Your task is to transcribe all the entries exactly, excluding pictures.

═══ Excerpted records ═══

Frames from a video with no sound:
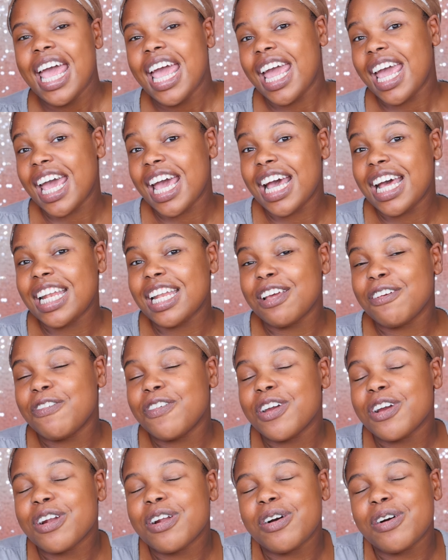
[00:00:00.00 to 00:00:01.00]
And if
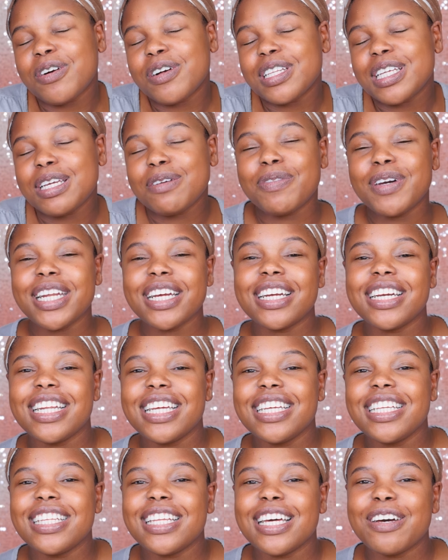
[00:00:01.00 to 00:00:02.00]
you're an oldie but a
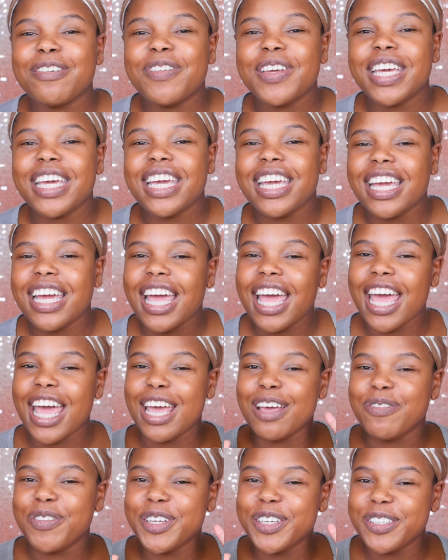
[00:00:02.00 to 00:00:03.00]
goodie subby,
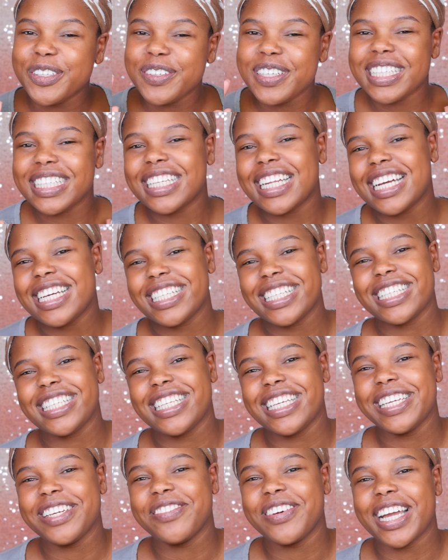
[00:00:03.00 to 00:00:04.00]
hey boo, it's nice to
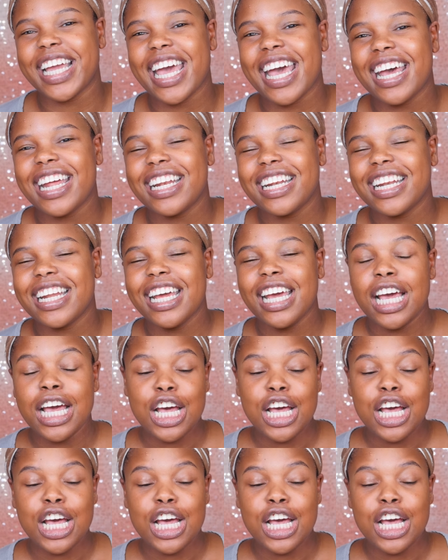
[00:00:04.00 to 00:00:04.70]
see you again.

═══

- Solution to this problem
Frames from a video with no sound:
[00:00:00.00 to 00:00:01.00]
And if
[00:00:01.00 to 00:00:02.00]
you're an oldie but a
[00:00:02.00 to 00:00:03.00]
goodie subby,
[00:00:03.00 to 00:00:04.00]
hey boo, it's nice to
[00:00:04.00 to 00:00:04.70]
see you again.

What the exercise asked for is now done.